Matjila hits out at media for singling out the PIC's questionable deals

PIC CEO Dan Matjila. (Photo: Gallo Images)
PIC CEO Dan Matjila. (Photo: Gallo Images)

Cape Town – The Public Investment Corporation (PIC) is a “lean and mean” organisation which is delivering on client mandates, a Parliamentary committee heard on Tuesday.

The state investment manager briefed the standing committee on finance (SCOF) on the process and rationale behind its investment decisions to ease concerns about 'questionable' deals.

The PIC manages investments for the Government Employee Pension Fund, its largest client. The PIC has over R2trn worth of assets under its management, CEO Dan Matjila told the committee.

He spoke about the 'questionable' PIC investments which have surfaced in recent months in media reports.

“I must upfront say it is a little bit unfair of media to single out these few transactions, we have a portfolio with more than 300 securities.”

Matjila said the PIC was outperforming benchmarks.

“This tells you there are good assets which have generated returns that the media is not picking up or have chosen not to look at,” he said. “We are running a lean and mean organisation delivering on client mandates.”

Matjila said that as the CEO he does not and can not singlehandedly approve investments. Applications for investments are received by the PIC which then go through what he said was a rigorous process of due diligence.
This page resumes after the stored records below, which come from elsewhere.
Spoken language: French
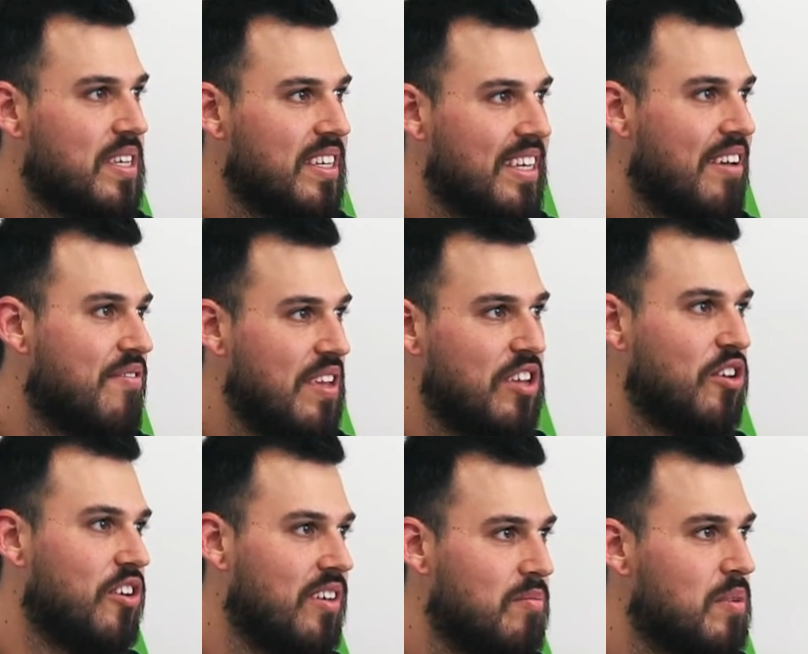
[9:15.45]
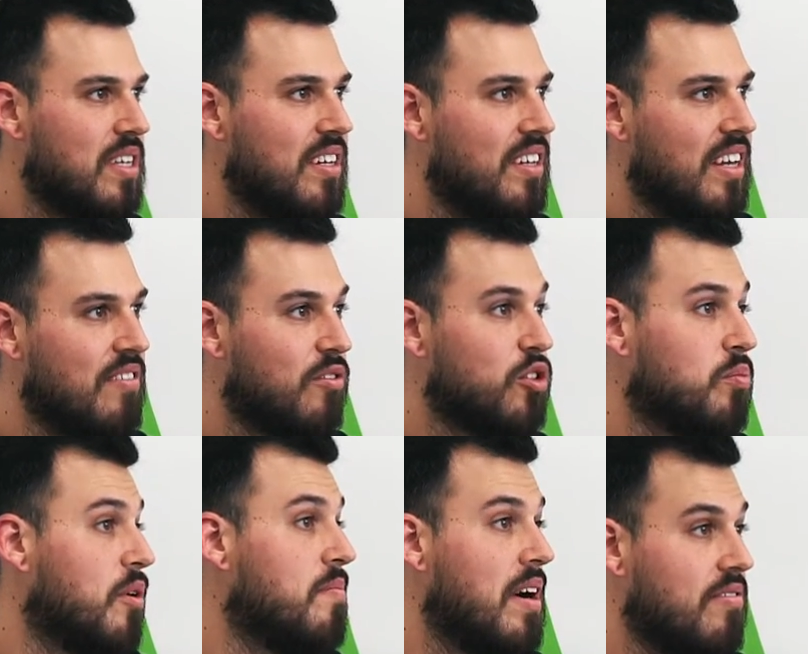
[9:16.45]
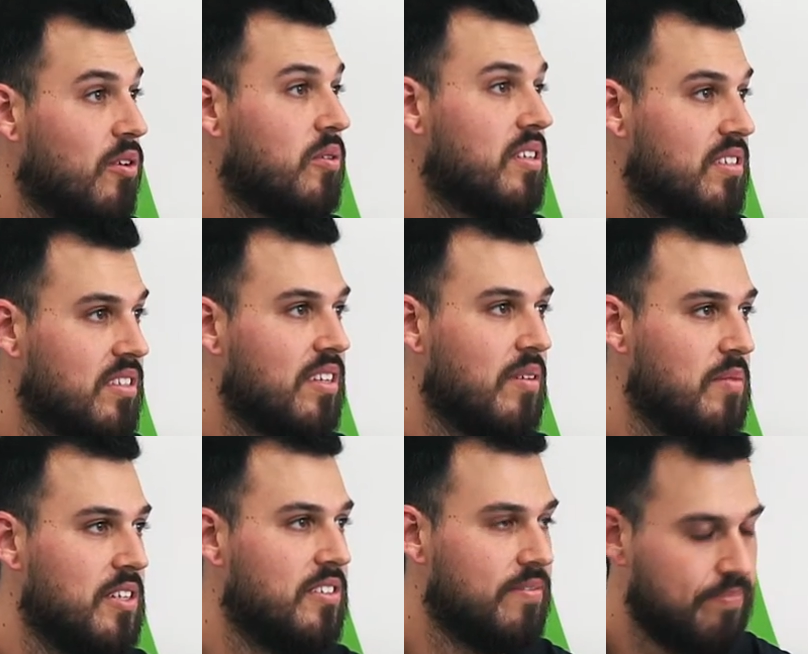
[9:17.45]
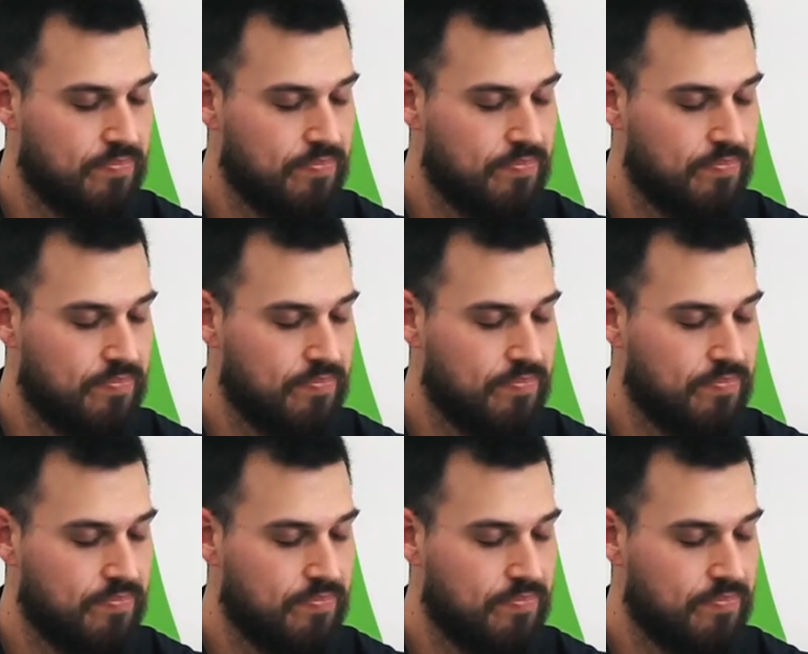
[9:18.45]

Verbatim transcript: puis qui a véhicule, puis dans euh, le pas de ma faute nécessairement.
A committee has the final say over approvals. 

Ayo Technology

Among questionable PIC investments was a R4.3bn investment in Ayo Technology Solutions as part of an initial public offering in December 2017. Business Day had reported that the investment decision did not come before the board.

Deon Botha, PIC’s head of corporate affairs, said that the investment committee would look into the matter to ensure that investment processes were followed, Bloomberg reported.

Other members of PIC management also provided reasoning behind some of the PIC’s investment decisions.

According to the presentation to committee, the PIC saw potential in the Ayo investment that the technology company could increase its market share in the software and services sector.

The largest player in the sector is EOH with a share of 6.6%. The market is worth R230bn and the margins in the sector are also viewed as high.

The PIC also believes that Ayo has an experienced management team in place which will be an advantage going forward. It also has the highest BBBEE credentials in the sector.

The corporation also defended its investment in Erin Energy, of which it acquired a 30% stake in February 2014. amaBhungane revealed that the oil investment was leading to losses. The PIC’s head of listed investments Fidelis Madavo clarified that it owns 29.58% of the stock, with unrealised losses of R167m.

As for its ties to VBS Mutual bank, the PIC first got involved in VBS in 1982 through the Venda GEPF. The investment was 34% equity of R10m to form part of the GEPF portfolio in 1996, with the intention to hold the investment and use it as a vehicle to deliver other products like housing and education loans.

In 2015 a significant investment for a revolving credit facility for the development for small and medium enterprises was made. VBS had serviced that until February 2018, when the bank went into curatorship. The PIC now has a 27% shareholding in VBS.

The PIC is in discussions with Sekunjalo to exit an investment in Independent News and Media which it made in 2013.